Please repeat the records below exactly, skipping any pictures.

Excerpted data START

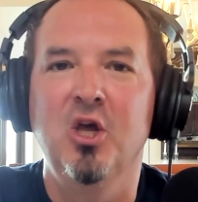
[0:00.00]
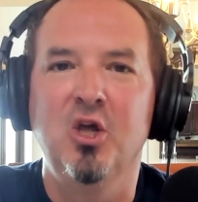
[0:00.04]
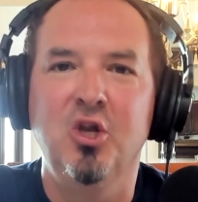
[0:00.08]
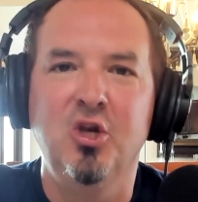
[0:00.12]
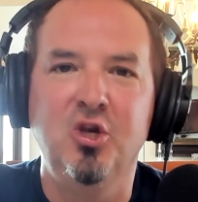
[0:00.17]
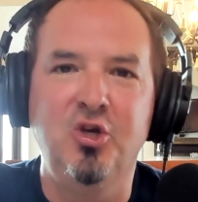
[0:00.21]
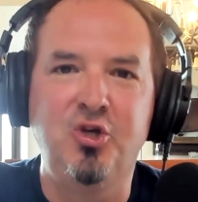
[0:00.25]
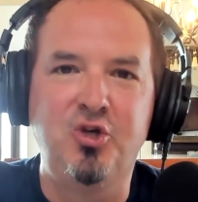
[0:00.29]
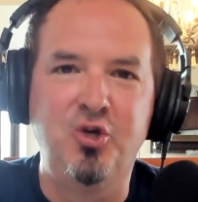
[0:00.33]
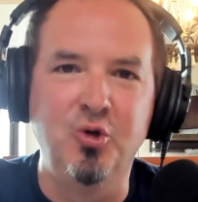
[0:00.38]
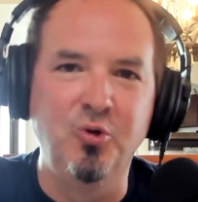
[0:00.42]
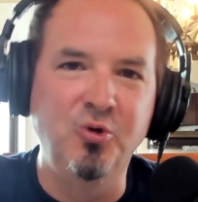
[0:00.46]

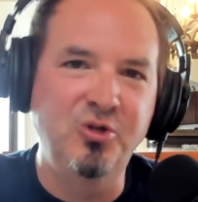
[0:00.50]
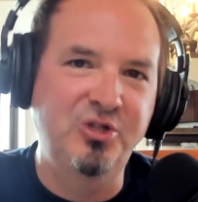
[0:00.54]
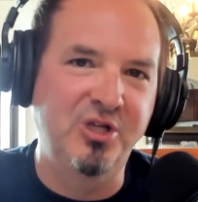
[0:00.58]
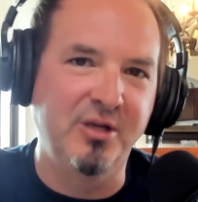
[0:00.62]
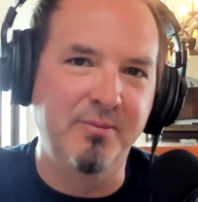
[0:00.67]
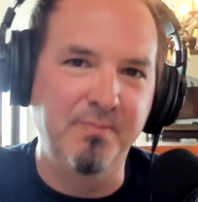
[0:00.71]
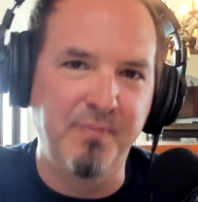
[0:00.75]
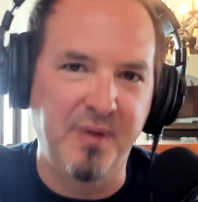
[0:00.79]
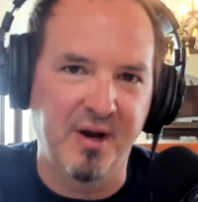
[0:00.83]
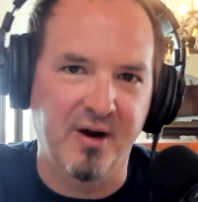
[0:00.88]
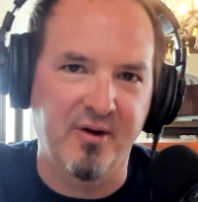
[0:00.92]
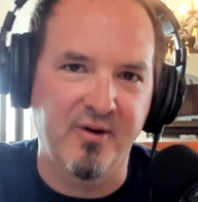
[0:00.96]

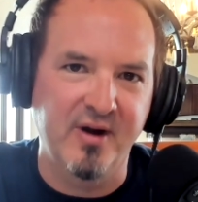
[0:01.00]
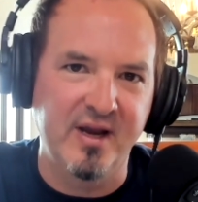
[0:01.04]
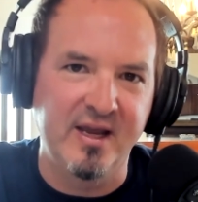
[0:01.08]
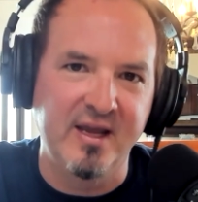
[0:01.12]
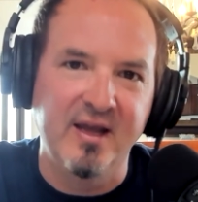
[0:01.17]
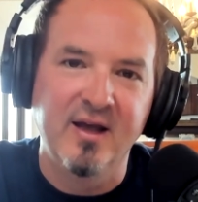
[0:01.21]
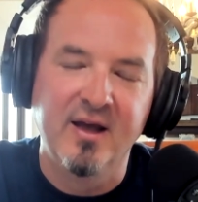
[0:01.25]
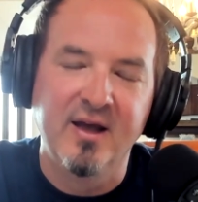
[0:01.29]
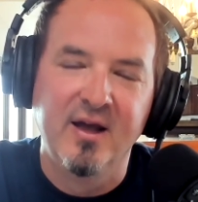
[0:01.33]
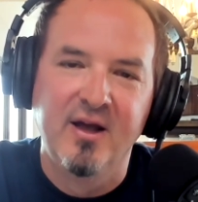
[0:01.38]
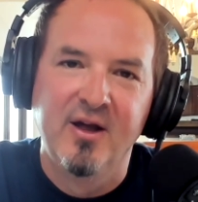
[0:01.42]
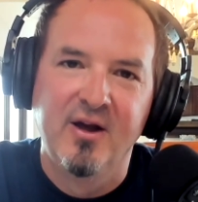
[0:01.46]

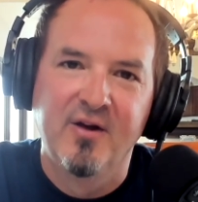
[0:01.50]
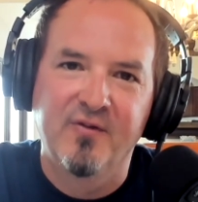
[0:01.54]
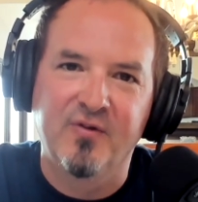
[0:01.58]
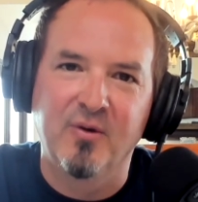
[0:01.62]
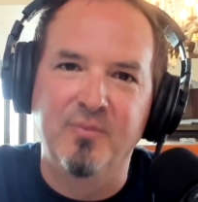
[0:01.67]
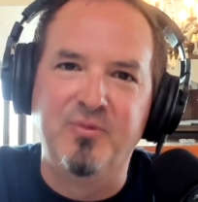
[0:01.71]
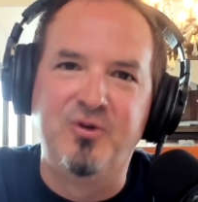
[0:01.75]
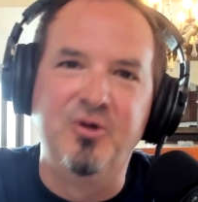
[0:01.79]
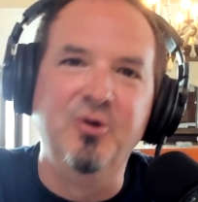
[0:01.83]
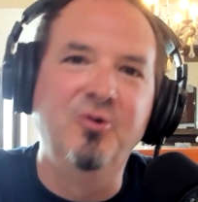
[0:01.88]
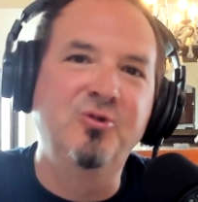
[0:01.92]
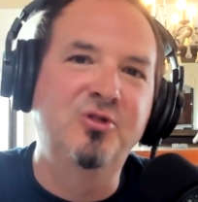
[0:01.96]
Dusenberry from
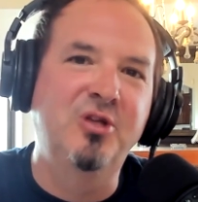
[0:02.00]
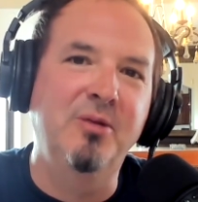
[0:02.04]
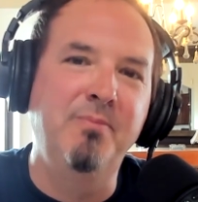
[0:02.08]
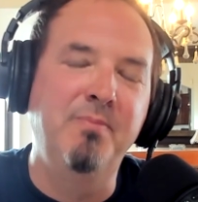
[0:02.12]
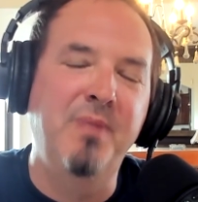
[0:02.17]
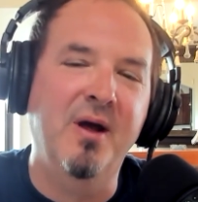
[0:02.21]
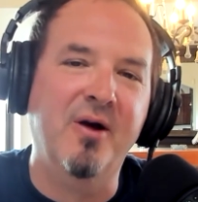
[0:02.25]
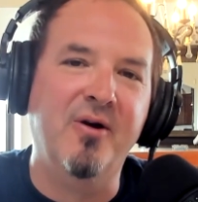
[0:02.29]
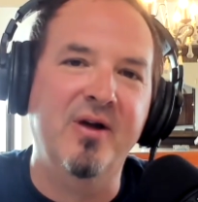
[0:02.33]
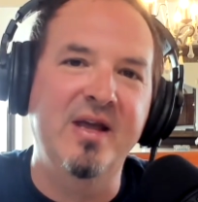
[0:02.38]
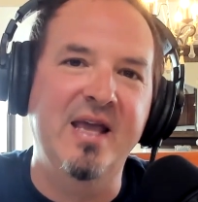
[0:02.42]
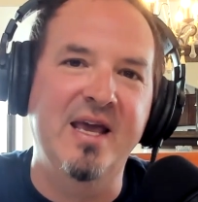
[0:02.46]

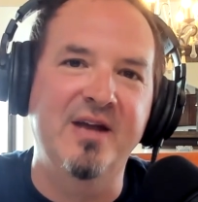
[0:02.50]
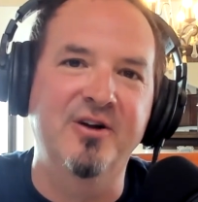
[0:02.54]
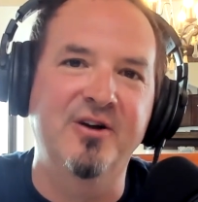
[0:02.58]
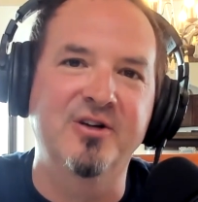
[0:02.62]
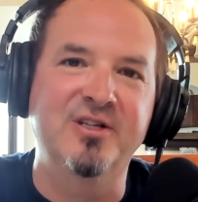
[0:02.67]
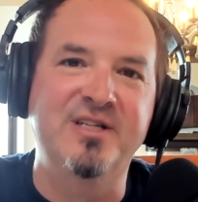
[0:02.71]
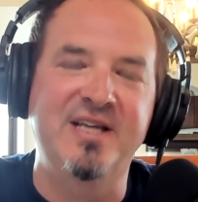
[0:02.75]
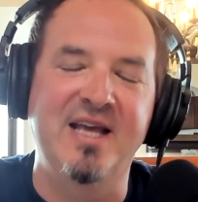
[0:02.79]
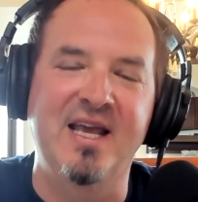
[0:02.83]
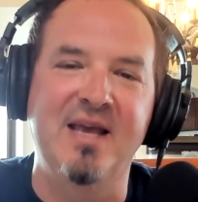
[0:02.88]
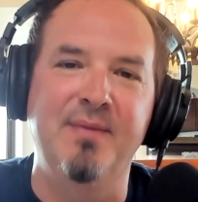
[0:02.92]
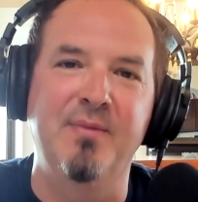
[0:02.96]
Dusenberry
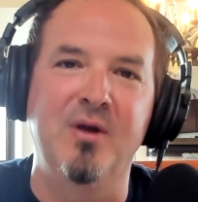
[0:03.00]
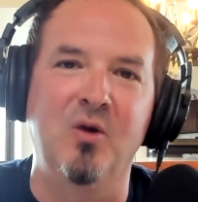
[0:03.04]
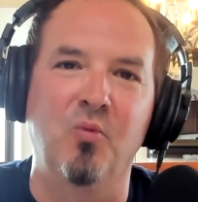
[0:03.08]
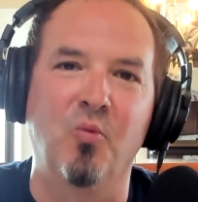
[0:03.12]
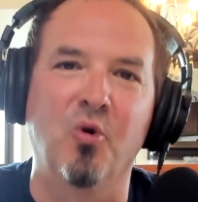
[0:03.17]
Entertainment.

Excerpted data END

_Output_:
[0:00.00]
[0:00.04]
[0:00.08]
[0:00.12]
[0:00.17]
[0:00.21]
[0:00.25]
[0:00.29]
[0:00.33]
[0:00.38]
[0:00.42]
[0:00.46]

[0:00.50]
[0:00.54]
[0:00.58]
[0:00.62]
[0:00.67]
[0:00.71]
[0:00.75]
[0:00.79]
[0:00.83]
[0:00.88]
[0:00.92]
[0:00.96]

[0:01.00]
[0:01.04]
[0:01.08]
[0:01.12]
[0:01.17]
[0:01.21]
[0:01.25]
[0:01.29]
[0:01.33]
[0:01.38]
[0:01.42]
[0:01.46]

[0:01.50]
[0:01.54]
[0:01.58]
[0:01.62]
[0:01.67]
[0:01.71]
[0:01.75]
[0:01.79]
[0:01.83]
[0:01.88]
[0:01.92]
[0:01.96]
Dusenberry from
[0:02.00]
[0:02.04]
[0:02.08]
[0:02.12]
[0:02.17]
[0:02.21]
[0:02.25]
[0:02.29]
[0:02.33]
[0:02.38]
[0:02.42]
[0:02.46]

[0:02.50]
[0:02.54]
[0:02.58]
[0:02.62]
[0:02.67]
[0:02.71]
[0:02.75]
[0:02.79]
[0:02.83]
[0:02.88]
[0:02.92]
[0:02.96]
Dusenberry
[0:03.00]
[0:03.04]
[0:03.08]
[0:03.12]
[0:03.17]
Entertainment.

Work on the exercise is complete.